A Souvenir released on Swami Krishnananda's 50th Birthday

2. Impediments in Meditation

The more we try to understand life, the more complicated does it appear and the more also does it try to elude our grasp. Human wisdom seems to be inadequate to the task of handling the situation in a world of unintelligible forces and strange facts which appear to strike hard upon the heart of man. Much of the difficulty is in understanding the structure of one's own personality which is composed of elements that do not always come within the ken of normal perception. The truth of the matter is that man lives in a world of forces and not persons and things. It is one thing to handle persons and things, and quite a different affair to deal with forces. For the human attitude towards a centre of force and what is named as a person or thing varies. It is naturally impossible to have emotions of love and hatred in regard to centre of force which is intertwined with other such centres in the world. But one experiences a tumult of emotion in regard to persons or things. This happens because of the differing modes in the evaluation of values. We see something in a person which we cannot see in a centre of force, just as a child sees something in a doll which an adult mind does not see there. The child has a special value attached to a doll, or, say, a motor car made of sugar. For the child it is real, while for a mature mind it is stupid something made of sugar. Here lies all the difference between the child and the adult. While the child sees the shape, the adult sees the substance. The child's value is in the shape and the colour, while the adult's value is in the essence thereof. The adult is amused at the child's evaluation of values because of there being no such thing as that which the child sees apart from what the adult sees.

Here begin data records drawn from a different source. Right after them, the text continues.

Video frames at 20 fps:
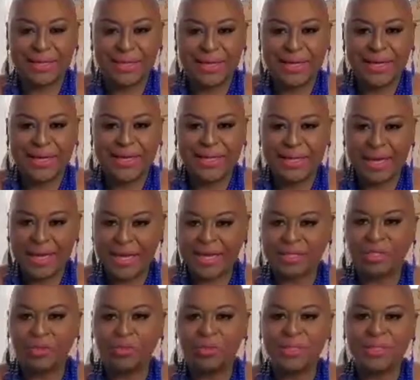They had
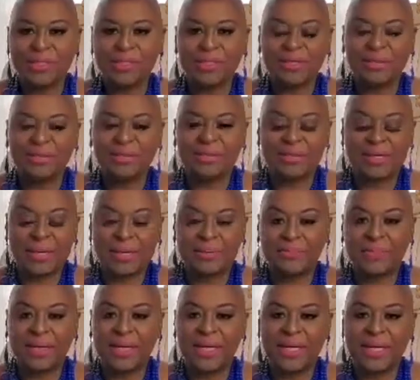to resuscitate
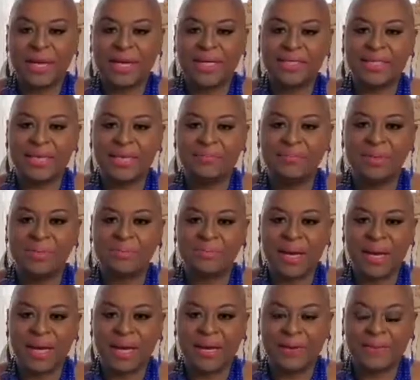me and get me
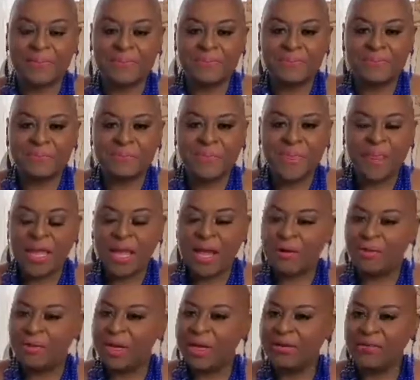back.
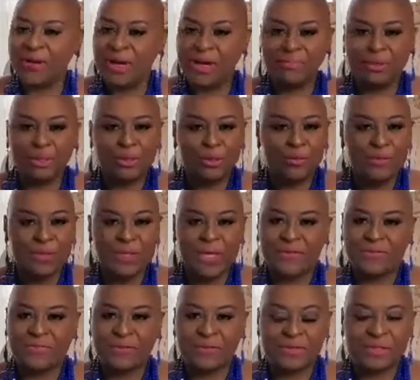However, I'm so
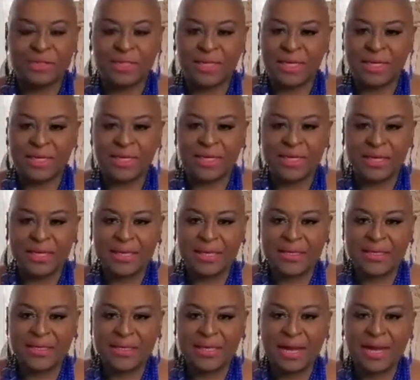thankful today
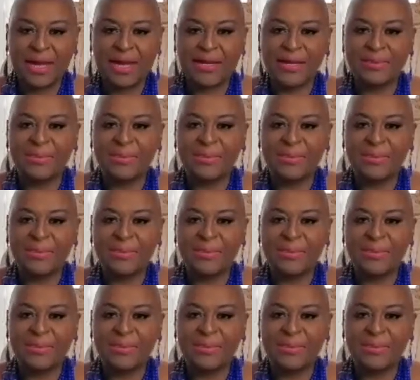that I am a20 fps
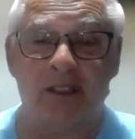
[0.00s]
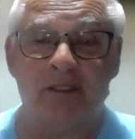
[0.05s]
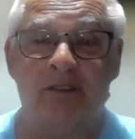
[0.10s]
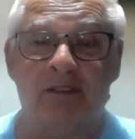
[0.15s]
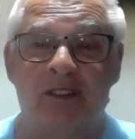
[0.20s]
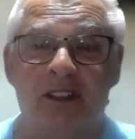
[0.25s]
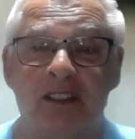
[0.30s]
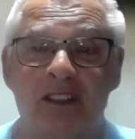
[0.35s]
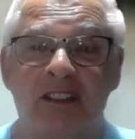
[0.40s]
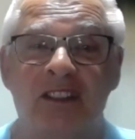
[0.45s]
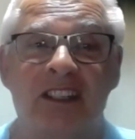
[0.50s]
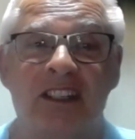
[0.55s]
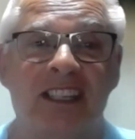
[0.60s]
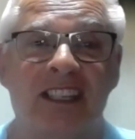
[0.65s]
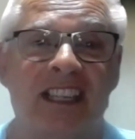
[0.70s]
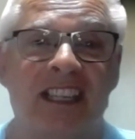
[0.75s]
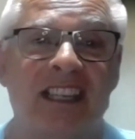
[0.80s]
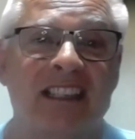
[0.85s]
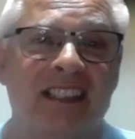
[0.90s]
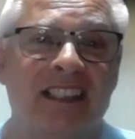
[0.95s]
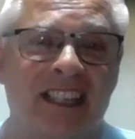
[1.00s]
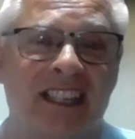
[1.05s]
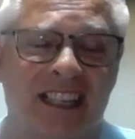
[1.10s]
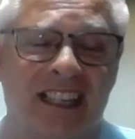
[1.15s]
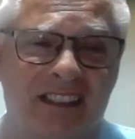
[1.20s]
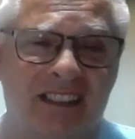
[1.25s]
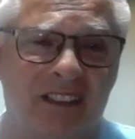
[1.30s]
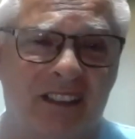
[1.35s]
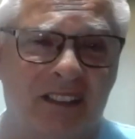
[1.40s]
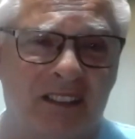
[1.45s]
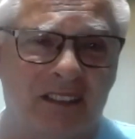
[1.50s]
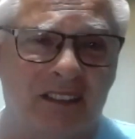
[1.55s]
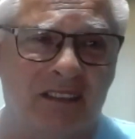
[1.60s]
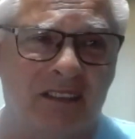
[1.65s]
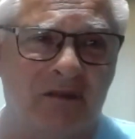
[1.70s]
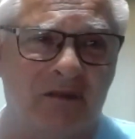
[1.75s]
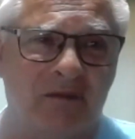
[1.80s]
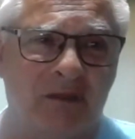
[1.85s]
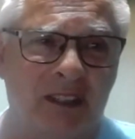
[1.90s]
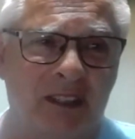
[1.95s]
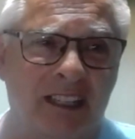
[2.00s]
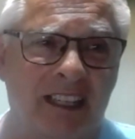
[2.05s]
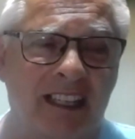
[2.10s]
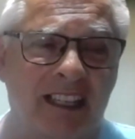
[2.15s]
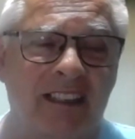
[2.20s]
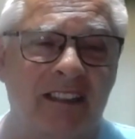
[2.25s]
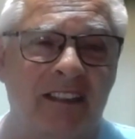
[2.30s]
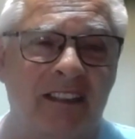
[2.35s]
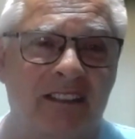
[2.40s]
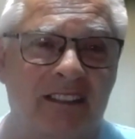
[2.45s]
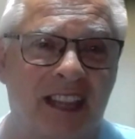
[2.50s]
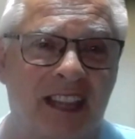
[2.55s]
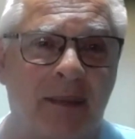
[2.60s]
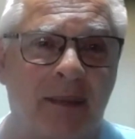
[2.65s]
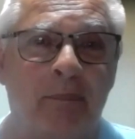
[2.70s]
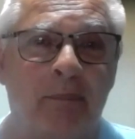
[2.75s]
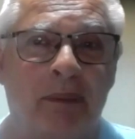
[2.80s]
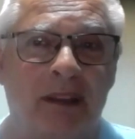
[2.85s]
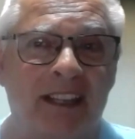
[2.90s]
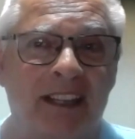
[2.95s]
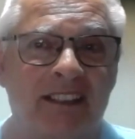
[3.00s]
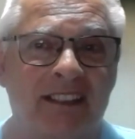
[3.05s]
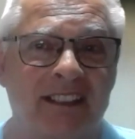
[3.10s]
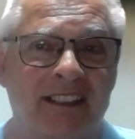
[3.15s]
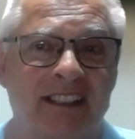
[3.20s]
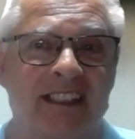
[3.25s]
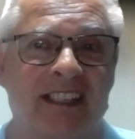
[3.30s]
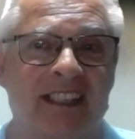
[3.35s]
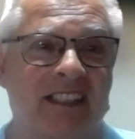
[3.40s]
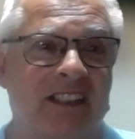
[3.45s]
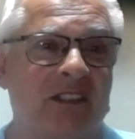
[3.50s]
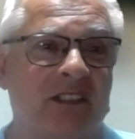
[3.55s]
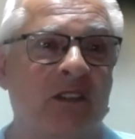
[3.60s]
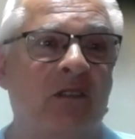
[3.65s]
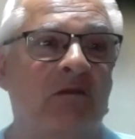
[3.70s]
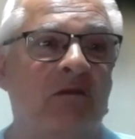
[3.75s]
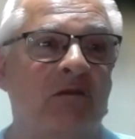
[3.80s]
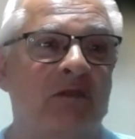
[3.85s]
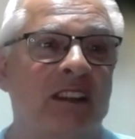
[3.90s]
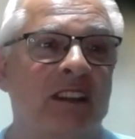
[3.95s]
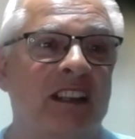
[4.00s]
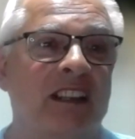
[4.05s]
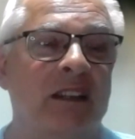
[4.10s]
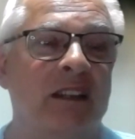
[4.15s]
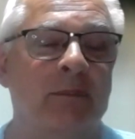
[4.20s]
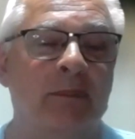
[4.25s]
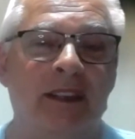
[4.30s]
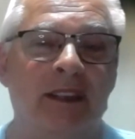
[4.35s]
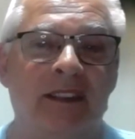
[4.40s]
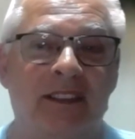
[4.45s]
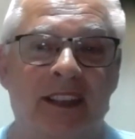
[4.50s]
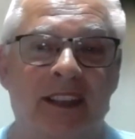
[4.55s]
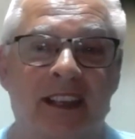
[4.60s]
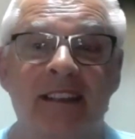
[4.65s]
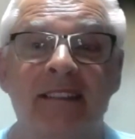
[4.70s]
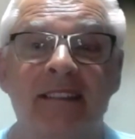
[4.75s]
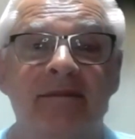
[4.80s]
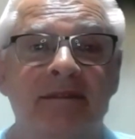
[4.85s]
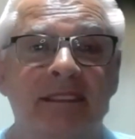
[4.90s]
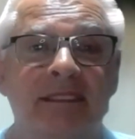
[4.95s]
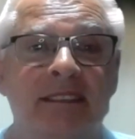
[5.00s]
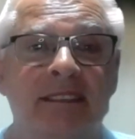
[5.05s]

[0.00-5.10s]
The first thing is that really templating is not really a big thing.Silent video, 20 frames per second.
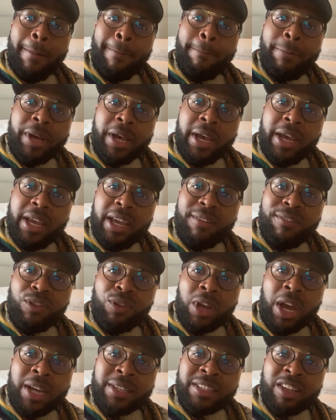But if you
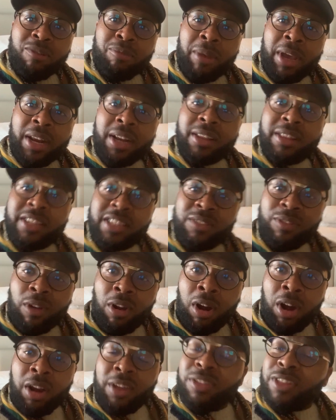guys have made it this
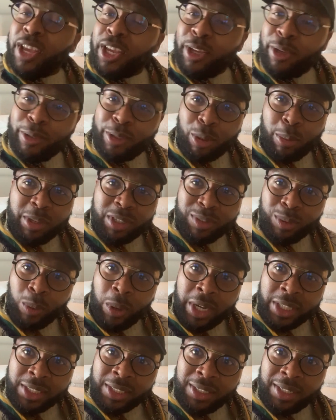far, thank you so much for
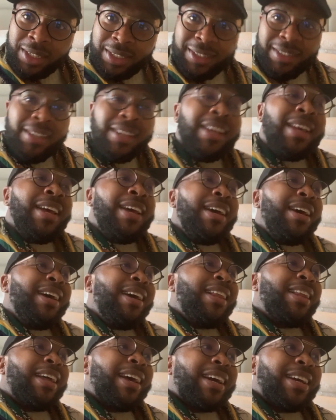watching.
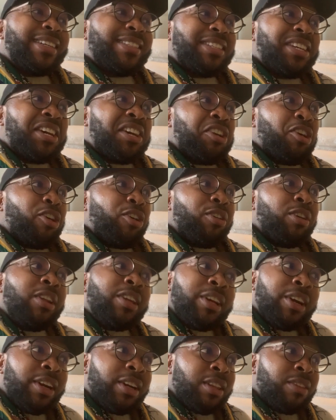Like I said
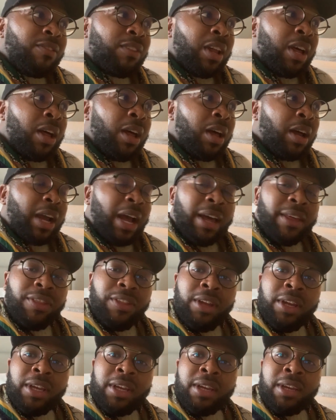earlier in the vlog, I
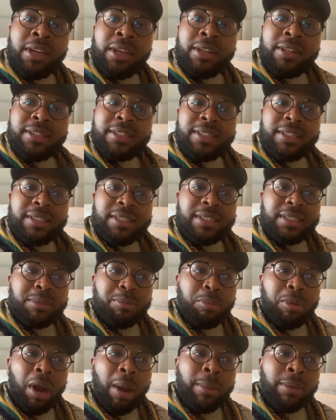think it's
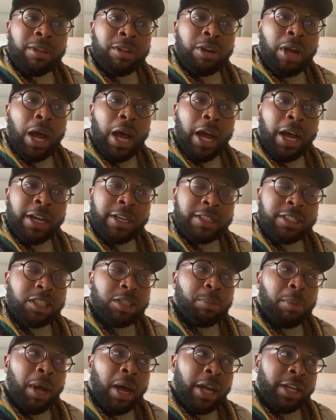probably a little
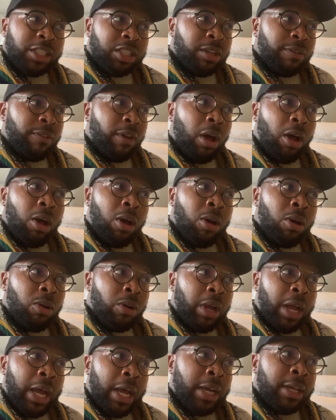hosh-posh of all
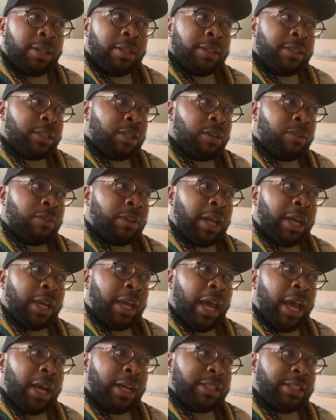kinds of like
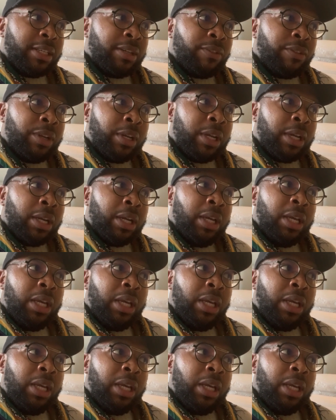activity.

Centres of energy impinge upon our personalities in a variety of ways. That particular centre of force which for the time being exhibits characters of a structure which happens to be at that time the exact counter-correlative of the structural pattern of the individuality of a person becomes an object of attraction and of love to that person and there is an emotional upheaval in the person in relation to that centre of force which is visualised as a localised object due to the limited capacity of visual perception in a human being. But when, in the course of the natural evolutionary process of everything, the structural patterns of these 'related' centres of force automatically undergo such change as to modify their entire form in a given space-time continuum, there is said to be what we call bereavement, loss of possession and a breaking of one's heart as a consequence. Sorrow to the human being seems to be unavoidable when he refuses to see things rightly due to his weddedness to the senses which cannot see what is beneath their own skin. The human eye cannot see what the X-ray or the microscope sees. Just as the baby's eye is incapable of a probe into the substance of the sugar-doll the human vision cannot have access into the internal structure of objects and mistakes them for solid bodies while they are in fact whirling centres of energy. The microscope would see our body differently from the way in which our own eyes see it. It is this mistake of the eyes that enables us to see value in things. Likewise, our other senses play mischief with us. The taste to the tongue, the odour to the nose, the sound to the ears and touch to the skin are really different psychological phenomena produced within our own system when the vibrations from different centres of universal energy impinge on our senses in different ways. This difference again is due to the difference in the structure of our senses. As the same electricity freezes things in a refrigerator, boils our tea in a stove and moves a train on the rails because of the difference in the structural media through which it is made to manifest itself, the universal energy is received as colour by the eyes, sound by the ears, odour by the nose, taste by the tongue and touch by the skin. The form of a body seen by us is the manner in which our total personality is able to react to a given centre of the universal energy.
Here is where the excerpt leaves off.